How to complete this task: Given the entries below, would you transcribe exactly the lines starting at the one with "[1:58:10.93-1:58:11.93]" and ending at the one with "[1:58:18.93-1:58:19.93]", both kept, pictures omitted, nothing extra?
[[ Given entries, beginning ]]
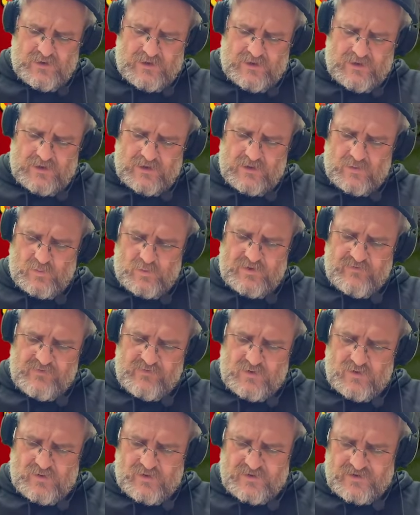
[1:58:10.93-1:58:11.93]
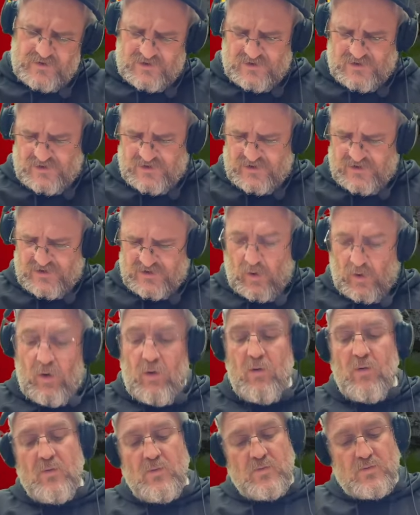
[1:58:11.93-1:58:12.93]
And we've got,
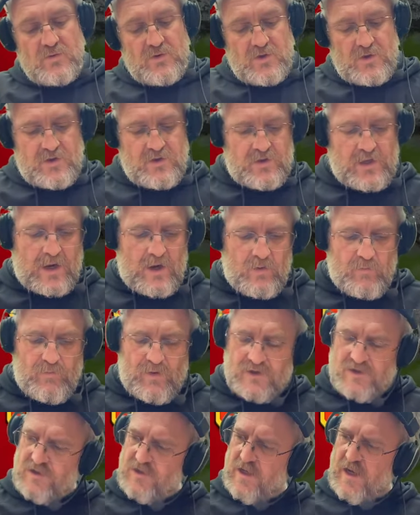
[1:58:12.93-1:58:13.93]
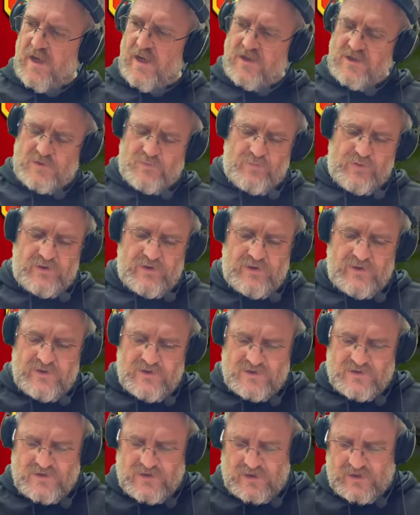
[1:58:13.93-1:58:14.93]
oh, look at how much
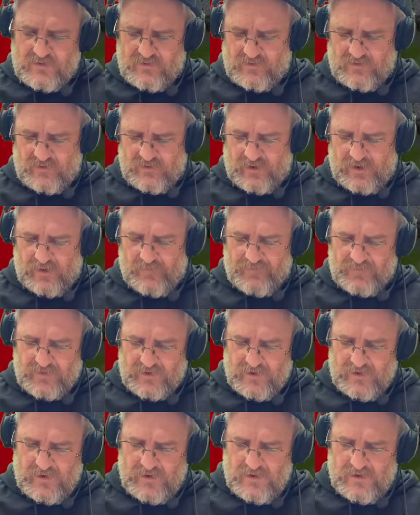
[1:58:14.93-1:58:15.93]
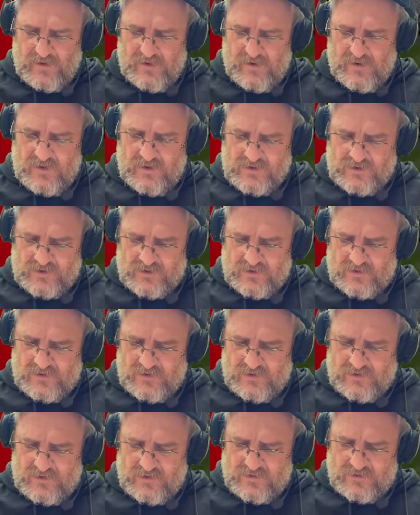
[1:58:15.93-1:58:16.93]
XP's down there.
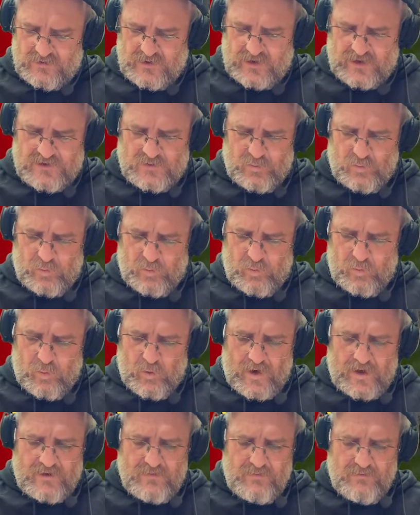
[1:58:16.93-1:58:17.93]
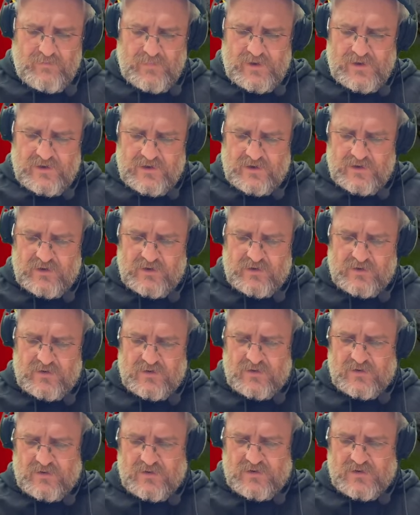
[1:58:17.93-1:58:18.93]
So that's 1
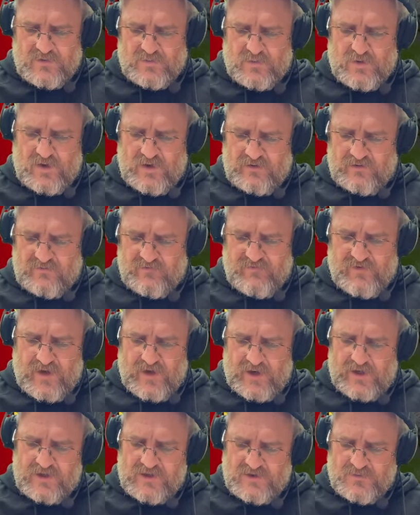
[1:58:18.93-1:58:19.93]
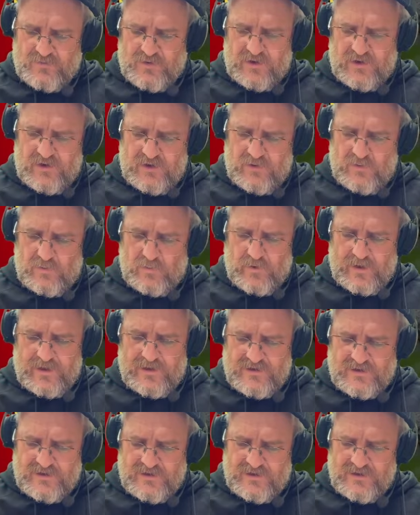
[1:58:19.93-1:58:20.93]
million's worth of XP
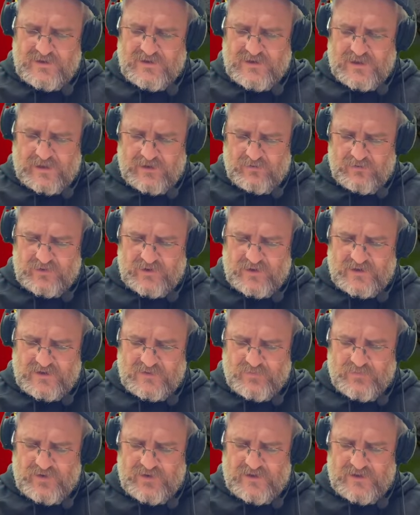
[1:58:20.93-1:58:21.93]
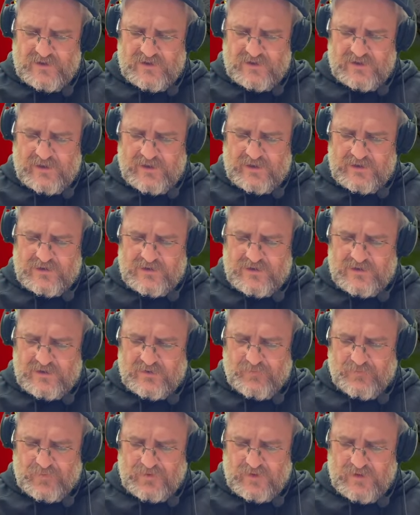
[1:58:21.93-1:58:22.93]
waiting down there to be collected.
[[ Given entries, end ]]
[[ Given entries, beginning ]]
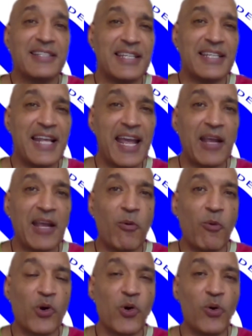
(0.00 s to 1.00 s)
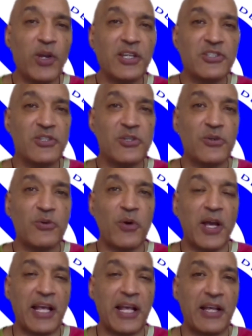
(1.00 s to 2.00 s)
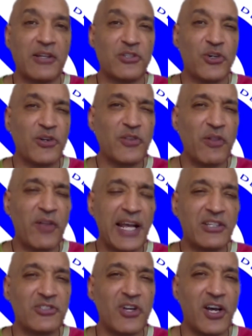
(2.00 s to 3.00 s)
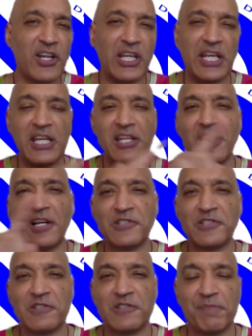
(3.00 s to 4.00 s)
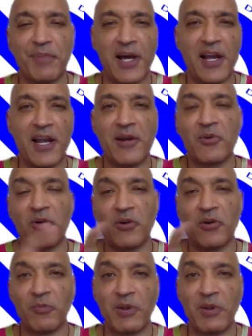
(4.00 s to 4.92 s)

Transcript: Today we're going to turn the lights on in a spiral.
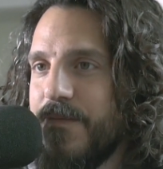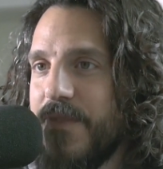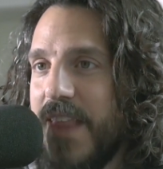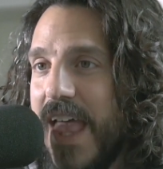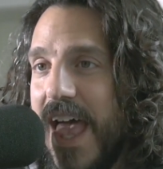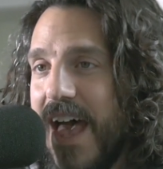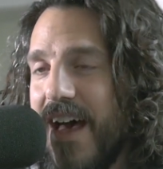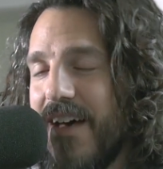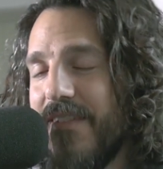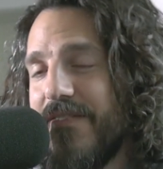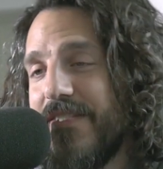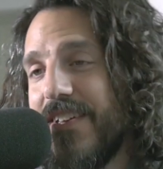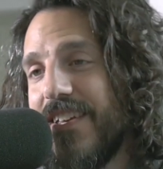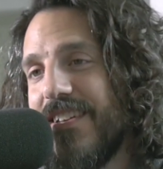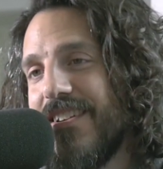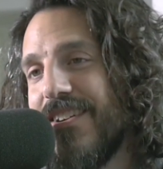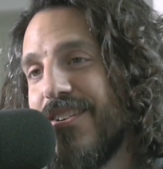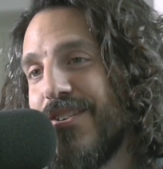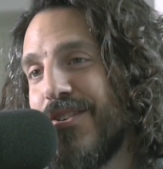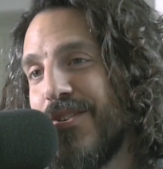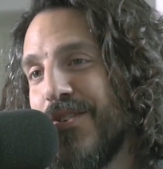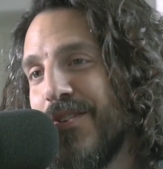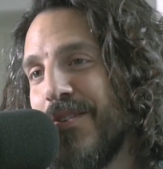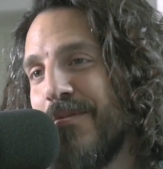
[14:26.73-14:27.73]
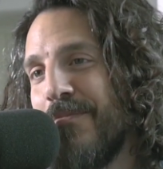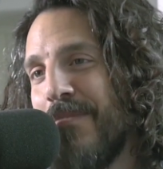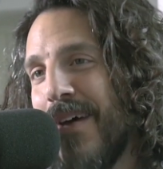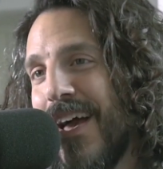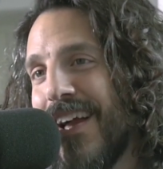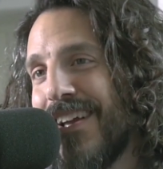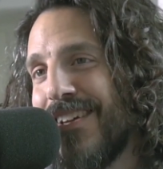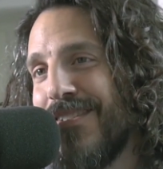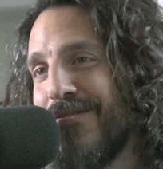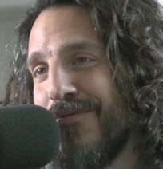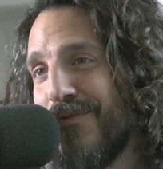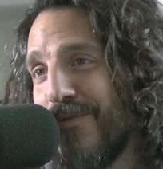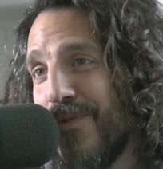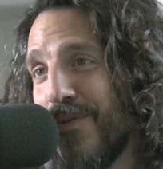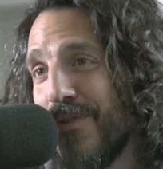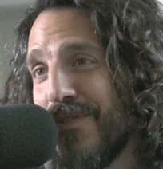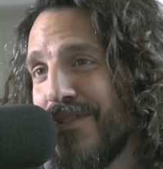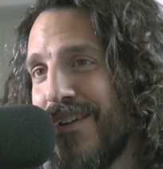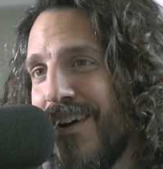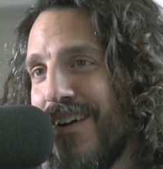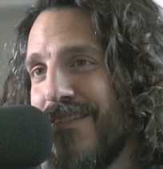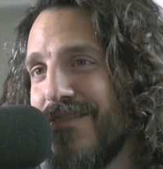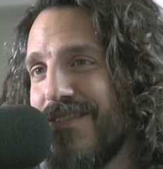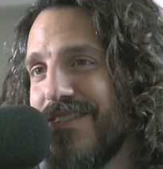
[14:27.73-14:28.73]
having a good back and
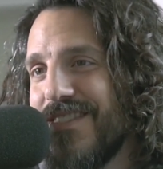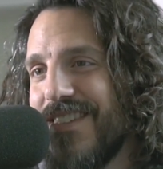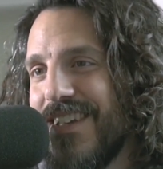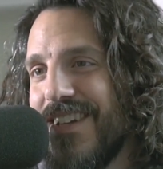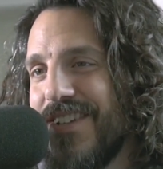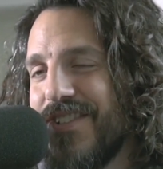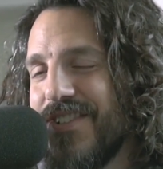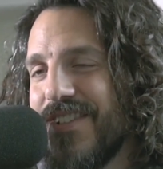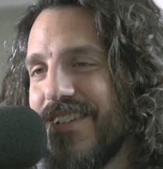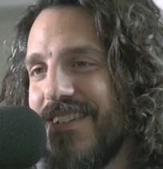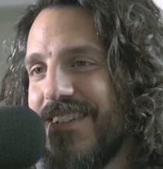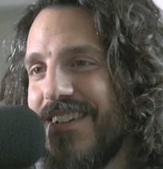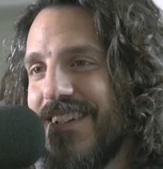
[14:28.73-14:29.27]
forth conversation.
[[ Given entries, end ]]
Response to this exercise:
[1:58:10.93-1:58:11.93]
[1:58:11.93-1:58:12.93]
And we've got,
[1:58:12.93-1:58:13.93]
[1:58:13.93-1:58:14.93]
oh, look at how much
[1:58:14.93-1:58:15.93]
[1:58:15.93-1:58:16.93]
XP's down there.
[1:58:16.93-1:58:17.93]
[1:58:17.93-1:58:18.93]
So that's 1
[1:58:18.93-1:58:19.93]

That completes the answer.